_INPUT MATERIAL_:
————

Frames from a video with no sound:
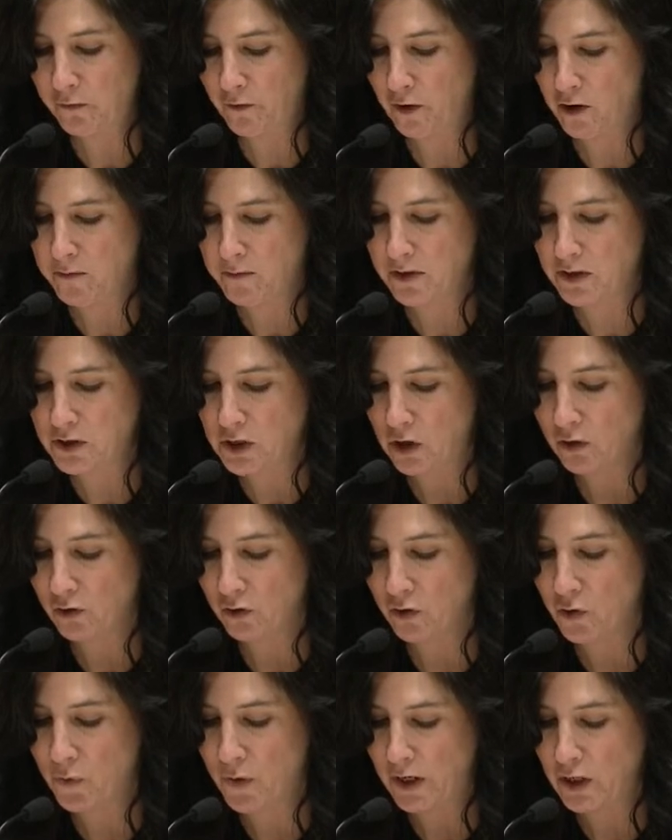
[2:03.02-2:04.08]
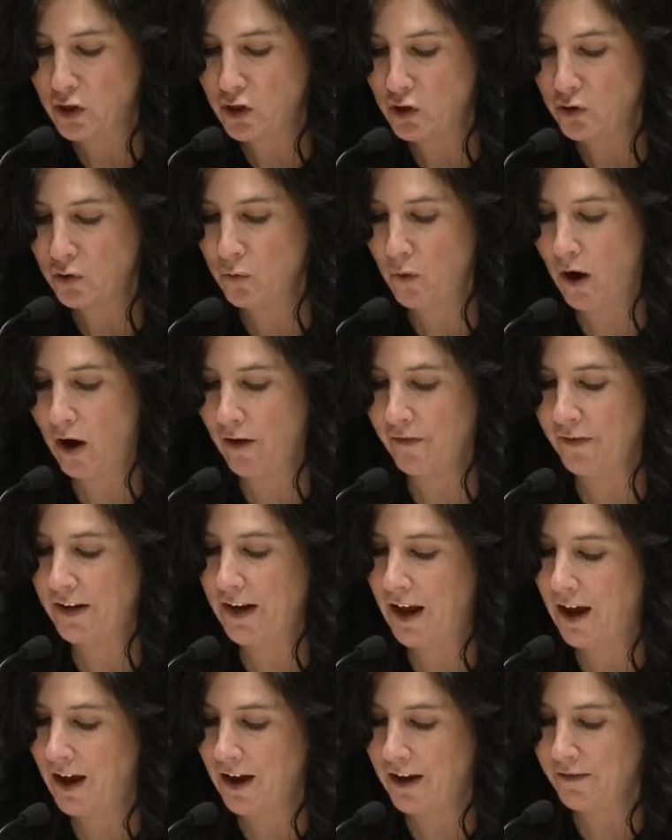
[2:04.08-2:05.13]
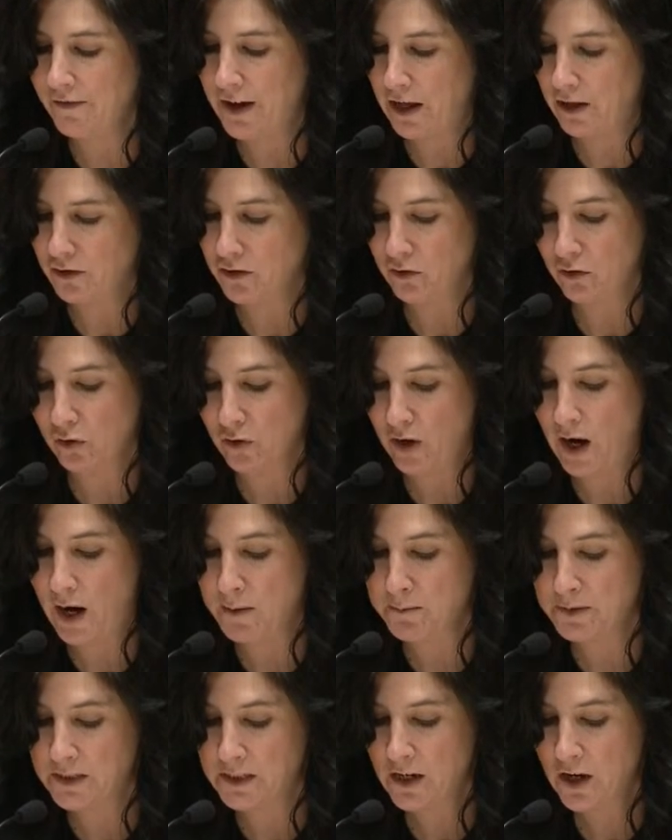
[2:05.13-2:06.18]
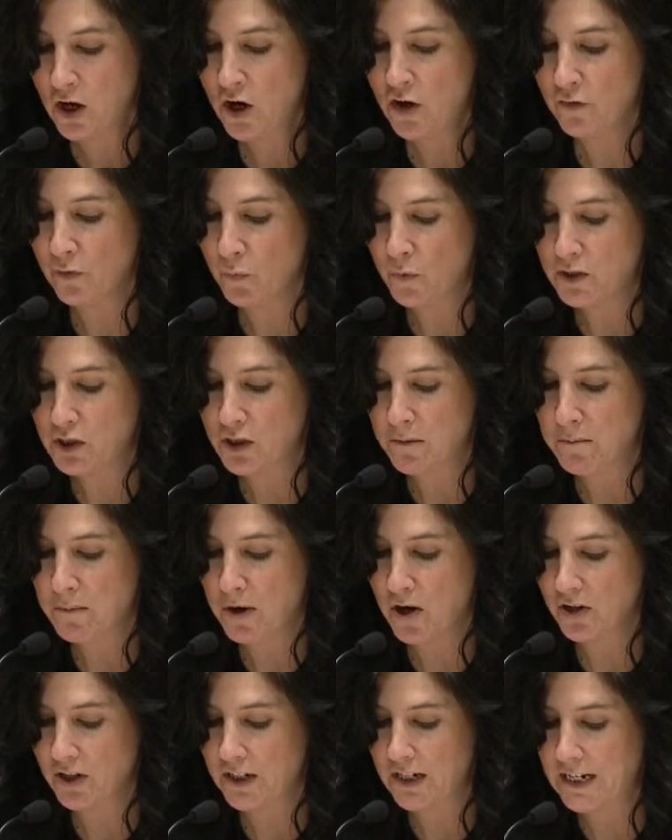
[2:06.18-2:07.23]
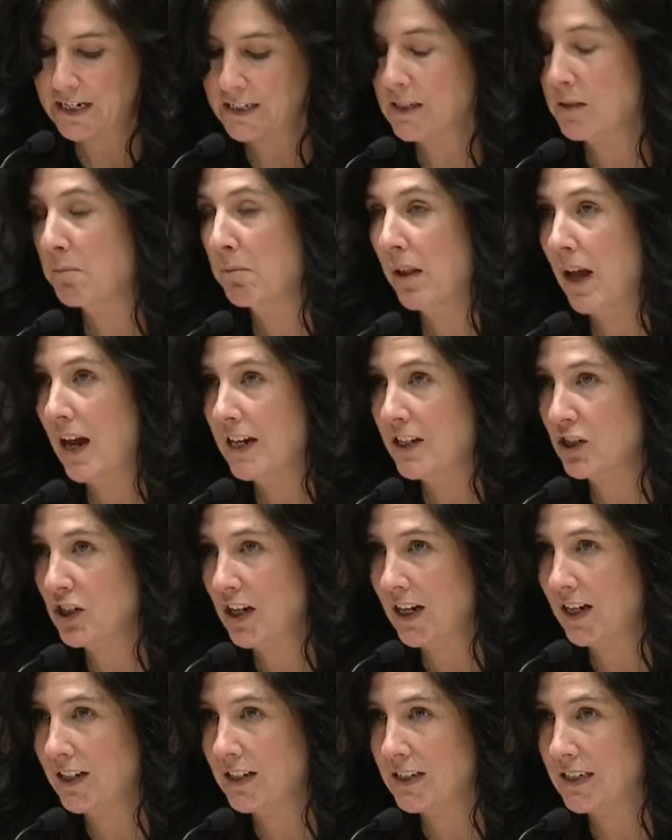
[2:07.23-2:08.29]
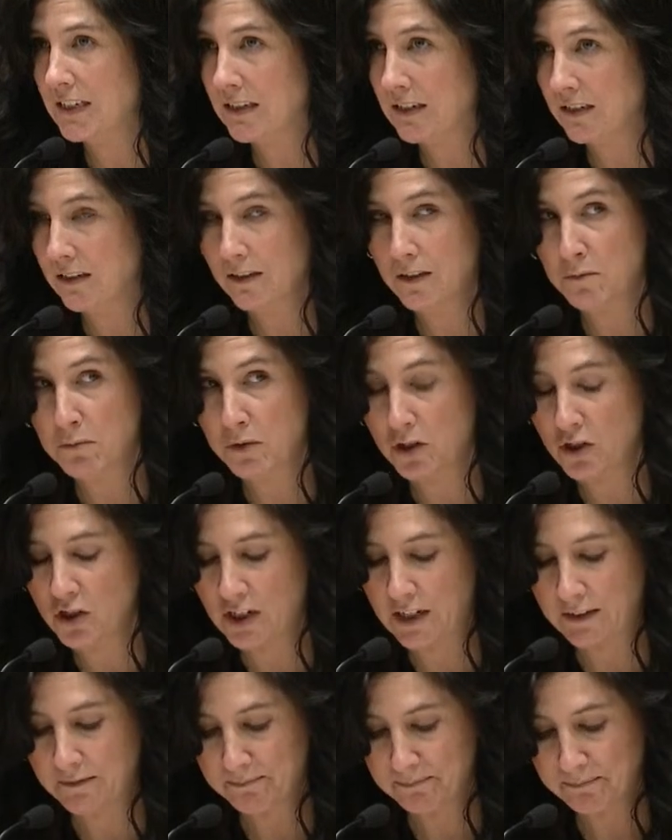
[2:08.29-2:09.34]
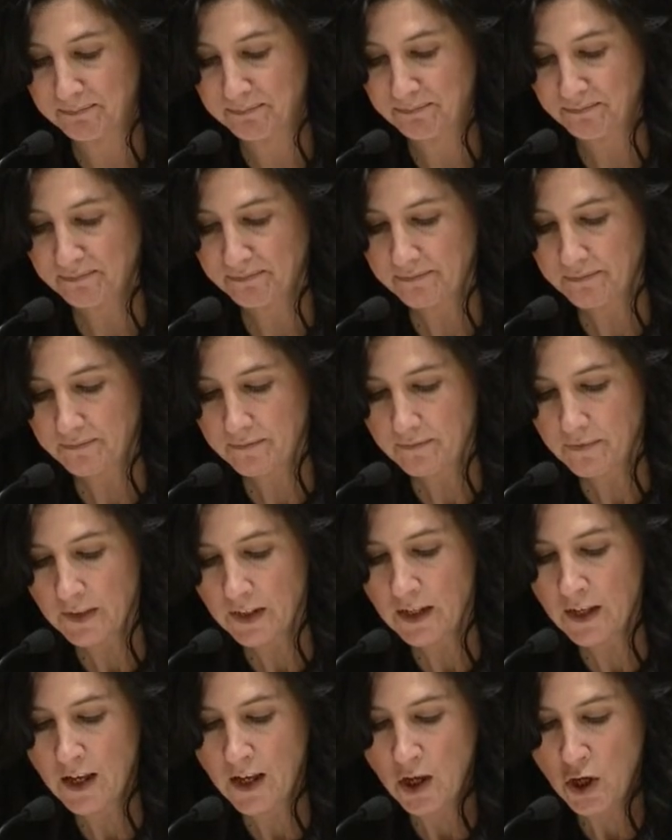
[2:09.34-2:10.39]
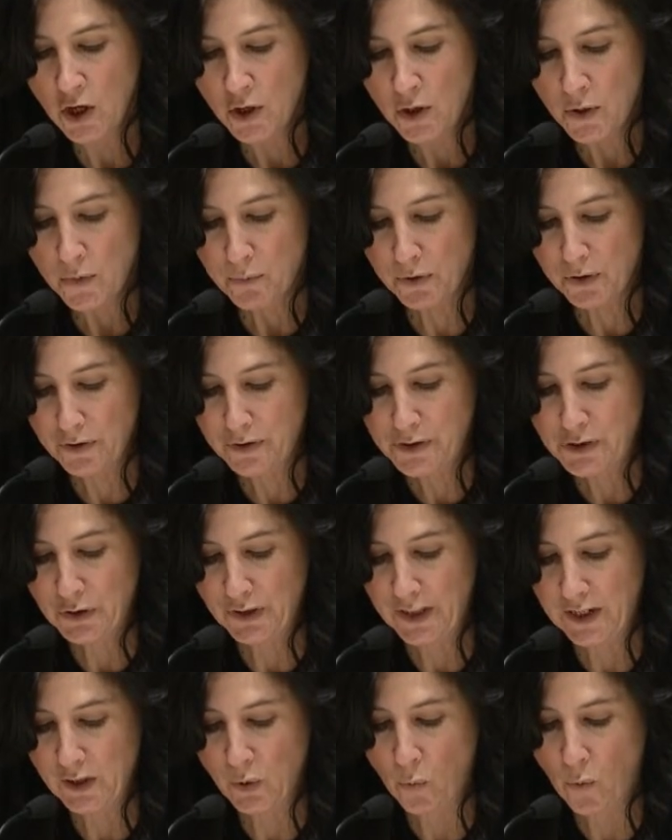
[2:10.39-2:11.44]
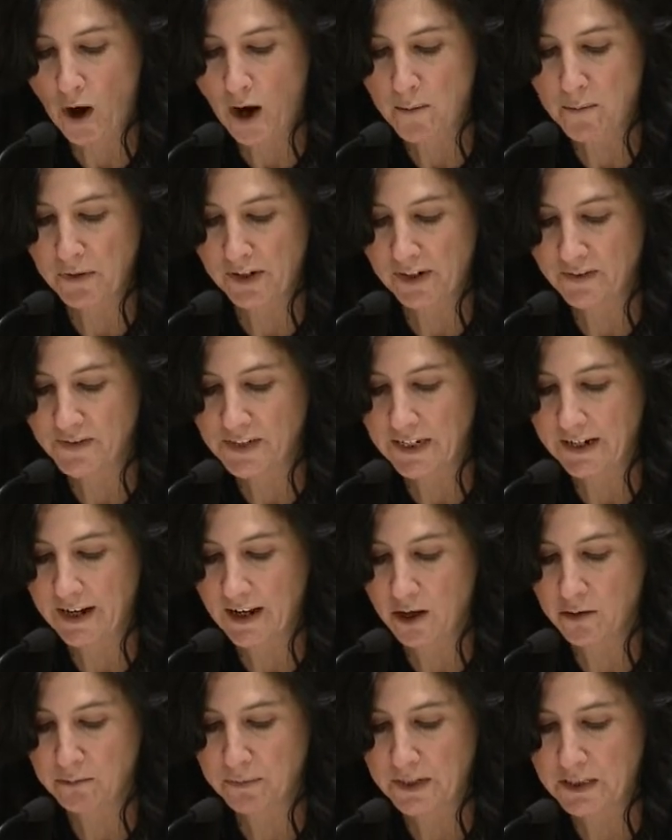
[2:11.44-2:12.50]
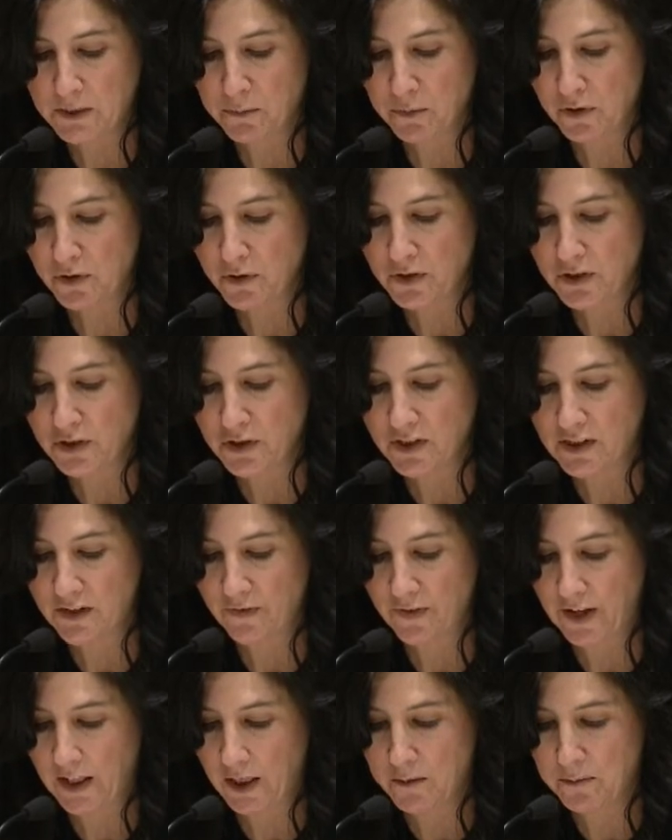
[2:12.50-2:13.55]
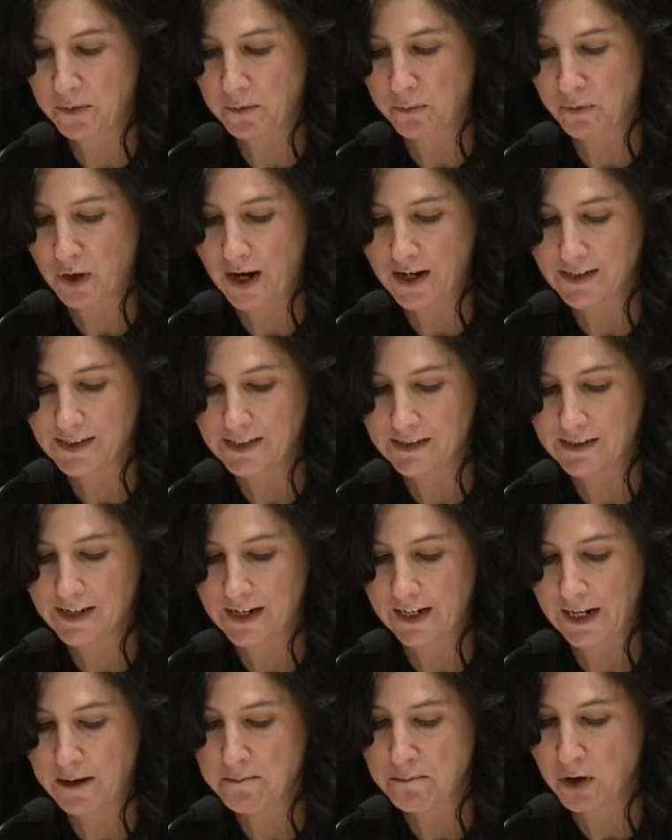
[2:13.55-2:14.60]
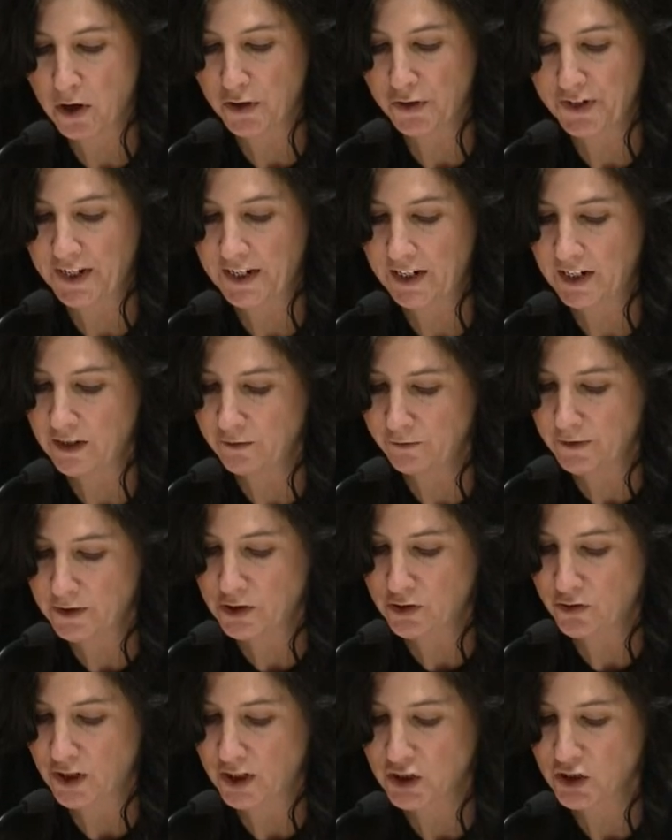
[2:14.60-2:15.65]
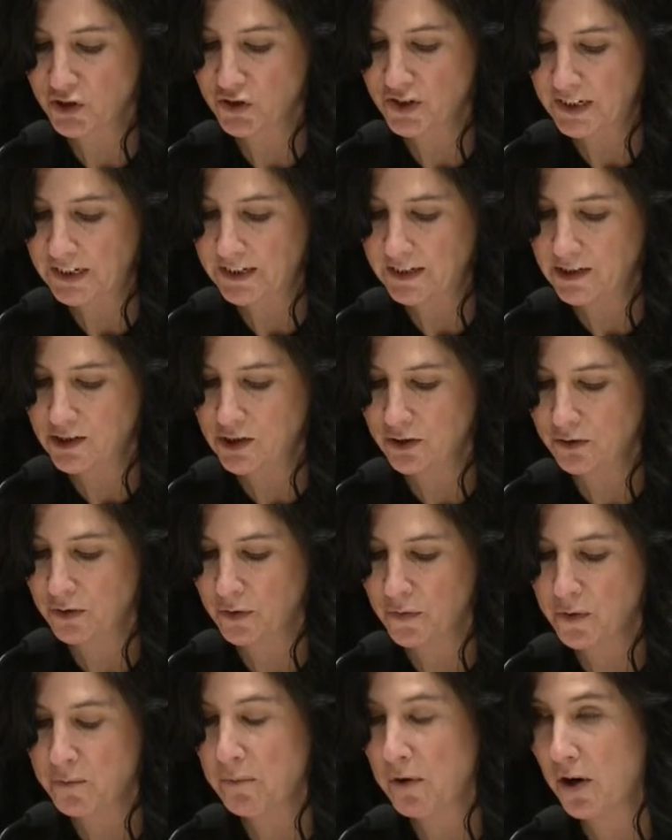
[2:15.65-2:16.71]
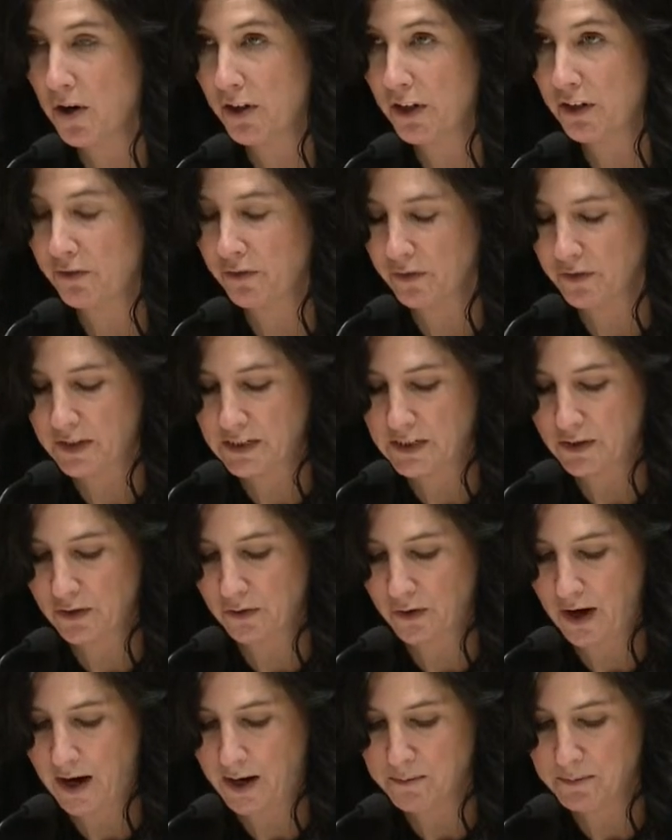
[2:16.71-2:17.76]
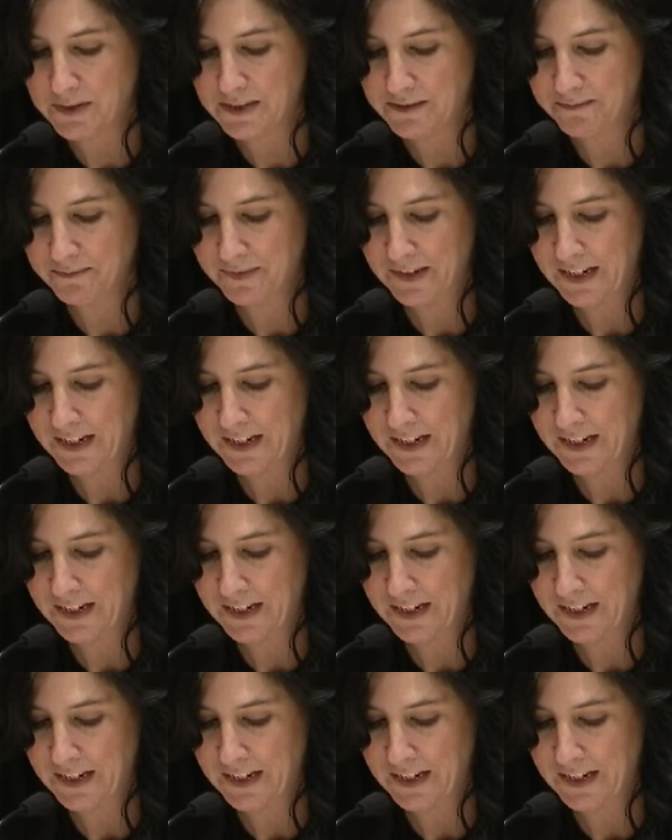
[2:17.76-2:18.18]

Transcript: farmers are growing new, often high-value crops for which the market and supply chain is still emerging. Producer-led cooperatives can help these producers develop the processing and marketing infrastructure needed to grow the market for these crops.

————

_TASK DESCRIPTION_:
Exactly and only the lines from the one holding "[2:15.65-2:16.71]" through the final line of the material must be returned, both ends included, without any pictures.

_TASK SOLUTION_:
[2:15.65-2:16.71]
[2:16.71-2:17.76]
[2:17.76-2:18.18]

Transcript: farmers are growing new, often high-value crops for which the market and supply chain is still emerging. Producer-led cooperatives can help these producers develop the processing and marketing infrastructure needed to grow the market for these crops.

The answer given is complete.